▸ **What to produce**: Check every line of the entries below for the word "video", and copy the ones that have it.

▸ **Given data**:
• • • • • • •

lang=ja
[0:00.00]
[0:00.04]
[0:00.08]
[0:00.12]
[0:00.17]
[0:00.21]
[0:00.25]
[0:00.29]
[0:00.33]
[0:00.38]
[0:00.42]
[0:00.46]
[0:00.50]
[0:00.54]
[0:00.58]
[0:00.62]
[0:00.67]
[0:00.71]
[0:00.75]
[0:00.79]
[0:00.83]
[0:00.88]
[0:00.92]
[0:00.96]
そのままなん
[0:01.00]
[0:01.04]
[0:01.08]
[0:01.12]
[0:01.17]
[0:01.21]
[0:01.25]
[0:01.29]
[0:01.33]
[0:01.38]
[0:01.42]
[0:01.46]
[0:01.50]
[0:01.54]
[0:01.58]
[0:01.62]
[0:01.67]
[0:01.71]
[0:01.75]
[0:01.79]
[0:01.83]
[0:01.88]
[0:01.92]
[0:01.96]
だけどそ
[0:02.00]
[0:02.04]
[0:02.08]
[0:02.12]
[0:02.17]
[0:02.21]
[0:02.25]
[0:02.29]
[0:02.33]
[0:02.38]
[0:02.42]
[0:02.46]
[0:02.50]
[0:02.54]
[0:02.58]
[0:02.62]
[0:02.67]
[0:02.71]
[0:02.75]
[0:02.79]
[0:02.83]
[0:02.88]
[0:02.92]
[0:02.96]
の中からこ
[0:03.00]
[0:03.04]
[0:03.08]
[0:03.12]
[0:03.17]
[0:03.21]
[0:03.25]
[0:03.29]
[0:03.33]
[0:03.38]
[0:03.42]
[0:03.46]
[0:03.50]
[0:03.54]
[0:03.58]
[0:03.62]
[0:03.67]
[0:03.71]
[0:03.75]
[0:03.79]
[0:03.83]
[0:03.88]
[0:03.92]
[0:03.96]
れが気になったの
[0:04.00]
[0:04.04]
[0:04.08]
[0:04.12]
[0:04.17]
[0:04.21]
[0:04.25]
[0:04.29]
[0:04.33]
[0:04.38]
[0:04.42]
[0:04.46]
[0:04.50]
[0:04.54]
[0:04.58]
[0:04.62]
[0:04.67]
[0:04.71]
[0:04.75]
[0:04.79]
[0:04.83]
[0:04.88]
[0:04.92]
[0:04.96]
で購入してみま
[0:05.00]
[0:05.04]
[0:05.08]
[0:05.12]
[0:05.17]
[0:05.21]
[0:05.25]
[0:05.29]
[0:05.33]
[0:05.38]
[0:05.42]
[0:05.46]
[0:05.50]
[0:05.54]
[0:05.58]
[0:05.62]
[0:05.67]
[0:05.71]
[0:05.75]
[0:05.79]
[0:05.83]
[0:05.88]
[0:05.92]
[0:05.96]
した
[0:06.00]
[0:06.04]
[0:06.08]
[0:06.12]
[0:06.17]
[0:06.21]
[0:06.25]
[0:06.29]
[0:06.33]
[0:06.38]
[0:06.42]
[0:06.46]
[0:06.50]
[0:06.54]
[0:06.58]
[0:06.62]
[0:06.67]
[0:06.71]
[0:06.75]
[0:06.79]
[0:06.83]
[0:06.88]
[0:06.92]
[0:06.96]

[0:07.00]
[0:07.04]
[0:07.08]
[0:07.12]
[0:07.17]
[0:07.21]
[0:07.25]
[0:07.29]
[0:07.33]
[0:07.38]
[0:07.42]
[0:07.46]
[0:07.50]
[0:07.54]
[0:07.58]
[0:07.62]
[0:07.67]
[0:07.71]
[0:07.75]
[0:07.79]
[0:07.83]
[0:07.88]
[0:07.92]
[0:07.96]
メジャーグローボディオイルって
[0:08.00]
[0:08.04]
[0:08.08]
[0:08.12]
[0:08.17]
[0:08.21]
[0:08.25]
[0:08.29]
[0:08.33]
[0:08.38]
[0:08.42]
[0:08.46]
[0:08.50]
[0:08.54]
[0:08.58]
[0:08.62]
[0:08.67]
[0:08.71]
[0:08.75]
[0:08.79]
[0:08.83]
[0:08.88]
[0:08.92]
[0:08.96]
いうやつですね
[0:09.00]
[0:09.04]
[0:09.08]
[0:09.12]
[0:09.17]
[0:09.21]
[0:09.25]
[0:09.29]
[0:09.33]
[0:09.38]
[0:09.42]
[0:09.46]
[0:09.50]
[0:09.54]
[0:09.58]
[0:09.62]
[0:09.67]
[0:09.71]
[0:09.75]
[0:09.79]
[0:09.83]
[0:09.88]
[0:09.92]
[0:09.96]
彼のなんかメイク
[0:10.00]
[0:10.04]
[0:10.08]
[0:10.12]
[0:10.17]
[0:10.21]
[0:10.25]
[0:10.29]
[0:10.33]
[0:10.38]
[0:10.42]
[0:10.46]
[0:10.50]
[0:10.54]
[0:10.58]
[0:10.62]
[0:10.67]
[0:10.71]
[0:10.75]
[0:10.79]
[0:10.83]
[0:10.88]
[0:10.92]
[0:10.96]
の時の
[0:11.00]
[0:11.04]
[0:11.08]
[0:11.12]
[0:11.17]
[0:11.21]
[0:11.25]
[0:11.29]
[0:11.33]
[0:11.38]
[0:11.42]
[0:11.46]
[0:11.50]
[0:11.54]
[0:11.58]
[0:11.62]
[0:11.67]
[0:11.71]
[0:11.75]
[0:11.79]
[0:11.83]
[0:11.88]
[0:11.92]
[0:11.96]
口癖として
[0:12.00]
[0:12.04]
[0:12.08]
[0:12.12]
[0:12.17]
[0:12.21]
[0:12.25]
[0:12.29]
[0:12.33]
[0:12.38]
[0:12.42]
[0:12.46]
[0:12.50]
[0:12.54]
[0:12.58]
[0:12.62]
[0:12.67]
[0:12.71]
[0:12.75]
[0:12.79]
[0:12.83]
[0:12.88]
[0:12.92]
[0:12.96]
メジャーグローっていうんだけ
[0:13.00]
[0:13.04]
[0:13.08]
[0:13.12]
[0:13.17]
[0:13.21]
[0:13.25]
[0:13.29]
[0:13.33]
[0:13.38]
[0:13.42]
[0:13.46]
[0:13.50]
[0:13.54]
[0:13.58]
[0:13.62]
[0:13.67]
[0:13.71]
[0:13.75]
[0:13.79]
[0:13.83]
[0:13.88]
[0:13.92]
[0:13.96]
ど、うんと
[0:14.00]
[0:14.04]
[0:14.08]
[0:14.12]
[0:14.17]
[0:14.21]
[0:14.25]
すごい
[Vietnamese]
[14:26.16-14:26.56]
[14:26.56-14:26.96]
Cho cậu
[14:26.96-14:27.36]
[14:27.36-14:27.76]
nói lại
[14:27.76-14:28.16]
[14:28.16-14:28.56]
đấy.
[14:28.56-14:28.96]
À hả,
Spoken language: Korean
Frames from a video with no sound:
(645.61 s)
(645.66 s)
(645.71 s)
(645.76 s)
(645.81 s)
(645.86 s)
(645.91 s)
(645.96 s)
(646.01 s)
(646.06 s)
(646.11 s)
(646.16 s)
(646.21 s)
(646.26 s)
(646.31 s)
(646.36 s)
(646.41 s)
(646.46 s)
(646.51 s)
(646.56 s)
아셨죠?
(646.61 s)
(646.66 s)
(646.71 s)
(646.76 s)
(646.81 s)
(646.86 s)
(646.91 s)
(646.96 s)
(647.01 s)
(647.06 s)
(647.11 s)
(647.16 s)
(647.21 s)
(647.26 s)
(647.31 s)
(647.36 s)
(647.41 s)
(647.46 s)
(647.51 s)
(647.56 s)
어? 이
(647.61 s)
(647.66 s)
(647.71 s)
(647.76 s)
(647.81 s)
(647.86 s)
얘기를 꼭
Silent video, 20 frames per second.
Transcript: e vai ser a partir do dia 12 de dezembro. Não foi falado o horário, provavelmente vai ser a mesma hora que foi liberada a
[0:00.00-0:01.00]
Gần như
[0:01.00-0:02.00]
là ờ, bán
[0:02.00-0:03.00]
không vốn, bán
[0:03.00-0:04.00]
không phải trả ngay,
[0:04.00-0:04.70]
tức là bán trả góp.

• • • • • • •

▸ **Your solution**:
Frames from a video with no sound:
Silent video, 20 frames per second.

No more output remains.